Did you know that you can navigate the posts by swiping left and right?

Bitcoin Technical Fundamentals

24 Feb 2020 . category: Bitcoin .
#bitcoin #tutorial #development #python

This is the beginning of a tutorial that explores some of the technical aspects of Bitcoin and how these can be implemented in Python. The tutorial is aimed for people who already have some knowledge of how Bitcoin works at a high-level and want to delve deeper. In this first post we aim to provide some of the technical computer science background required for later posts. It aims to explain the fundamentals in a concise way but links will be provided inline for further study.

Bytes, Hex, Endianness and Encodings

Computers internally use the binary numeral system that consists of only two symbols: 0 and 1. A binary digit, or bit, is the basic unit of binary. Eventually, everything is represented in bits.

For ease of processing, bits are aggregated into bytes. Each byte consists of 8 bits. Thus, 01000001 represents a single byte. It is difficult (and much longer) to use/type binary, thus we typically use the hexadecimal numeral system or hex to represent bytes in a more human-friendly way. Hex has 16 possible symbols from 0 to F (0-9 and A-F). To represent 16 symbols we need exactly 4 bits (0 is 0000, 1 is 0001, …, F is 1111) and thus each byte can be represented by two hex digits. For example, 01000001 is equivalent to 41 in hexadecimal (0100 is hex number 4 and 0001 is hex number 1). You can experiment with conversions between binary, hexadecimal and decimal using various online tools.

Python examples:



>>> format(0, '04b')                 # converts decimal 0 to binary with 0 padding for 4 bits
'0000'
>>> format(15, '04b')                # same for decimal 15
'1111'
>>> format(15, 'X')                  # convert decimal 15 to hex string
'F'
>>> format(0x41, '08b')              # converts hex number 41 to binary with 0 padding for 8 bits
'01000001'
>>> 0x41                             # converts hex number 41 to decimal
65
>>> 0x41 == '41'                     # compares hex number 41 with string 41
False
>>> b'41' == '41'                    # compares byte literal 41 with string 41
False


One byte can represent up to 28=256 numbers (0-255).
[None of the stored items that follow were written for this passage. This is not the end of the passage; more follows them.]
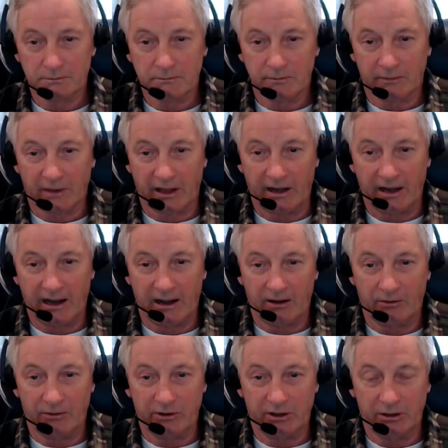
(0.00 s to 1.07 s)
and how
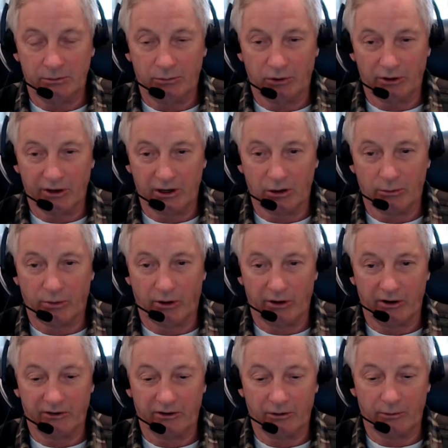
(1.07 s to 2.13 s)
the political
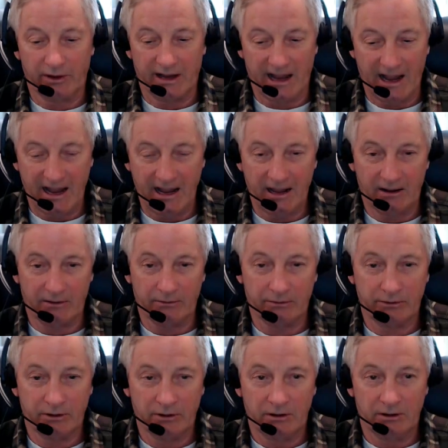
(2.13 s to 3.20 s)
parties that we
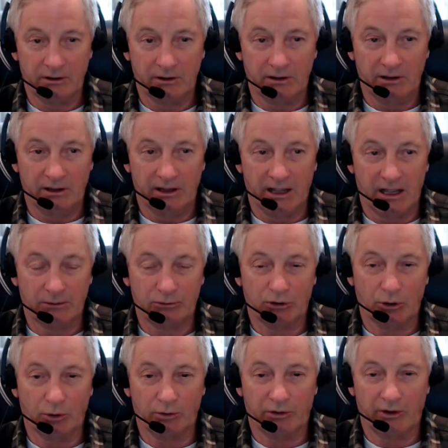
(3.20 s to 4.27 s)
have
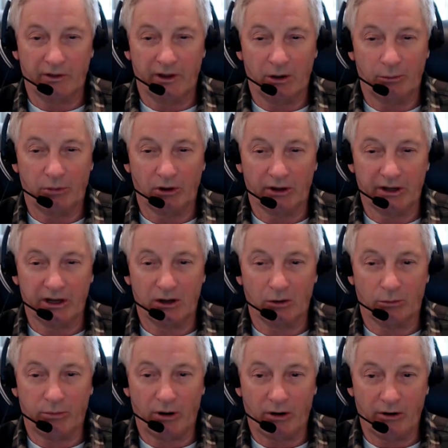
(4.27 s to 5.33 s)
chosen their political
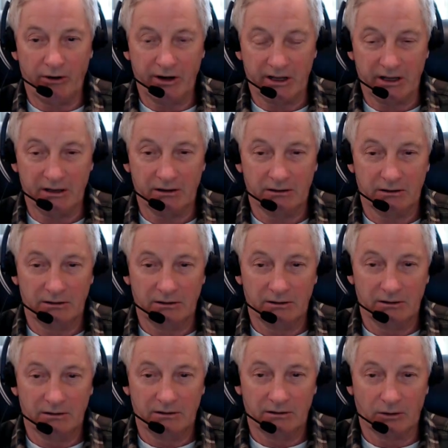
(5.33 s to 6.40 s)
party
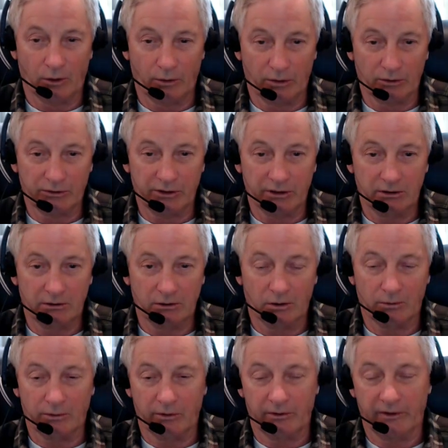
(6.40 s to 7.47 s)
loyalty
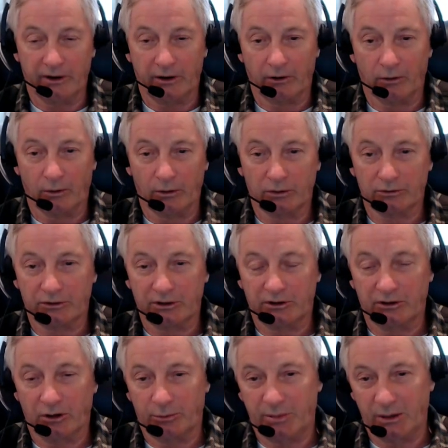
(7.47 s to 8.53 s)
over their loyalty to
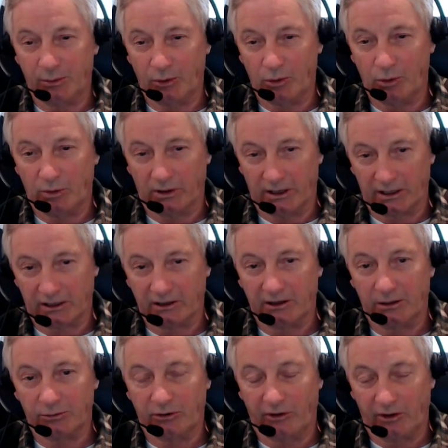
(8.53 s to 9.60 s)
the people who elected
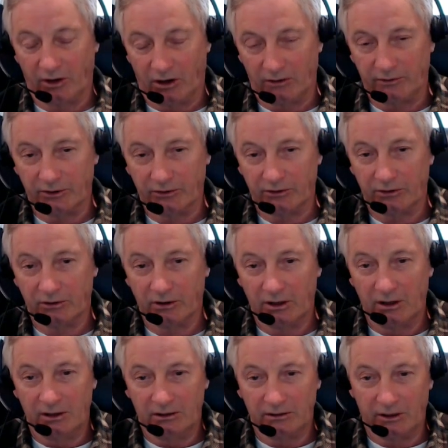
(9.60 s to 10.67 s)
them to the office.
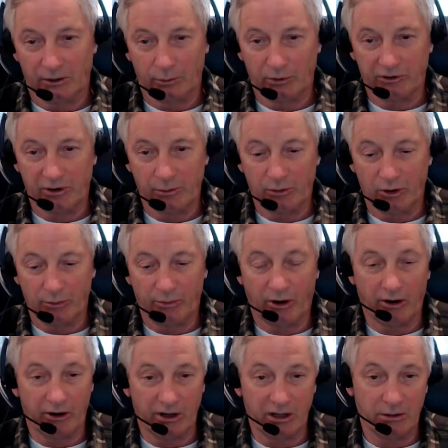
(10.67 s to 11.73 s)
In other words, they put
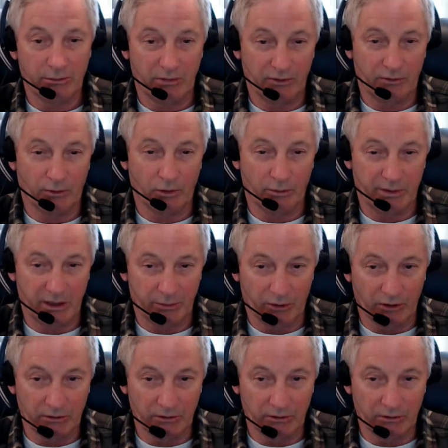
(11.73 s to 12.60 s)
party before people.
Several bytes are needed to represent larger numbers. For example, decimal number 1000 is 1111101000 in binary which requires 10 bits. Computers operate at the byte level and thus 2 bytes (or 16 bits) will be required to represent this number; binary: 0000001111101000 and hex: 03E8. Note that the byte ordering is important and it is called endianness. The above example uses big-endian ordering, where the most significant byte comes first and the least significant byte comes last. This is the same way we order numbers in languages (in left-to-right scripts). In little-endian the same number would be represented as 1110100000000011 and E803.

Python examples:



>>> import binascii
>>> format(0x03E8, '016b')           # convert hex number 03E8 to binary digits with 0 padding for 16 bits
'0000001111101000'
>>> format(int('03E8', 16), '016b')  # convert hex string '03E8' to binary digits as above
'0000001111101000'
>>> binascii.unhexlify('03E8')       # convert hex string 03E8 to binary
b'\x03\xe8'
>>> b'\x03\xe8'[::-1]                # reverse bytes to change endianness
b'\xe8\x03'


Internally Bitcoin uses little-endian byte order as it improves speed (most computers use little-endian byte ordering internally). Most hash function libraries (see next section) create hashes using big-endian and Bitcoin transmits those in that ordering. However, when hashes are displayed Bitcoin uses little-endian order! The latter might be because it treats them as integers to compare them faster.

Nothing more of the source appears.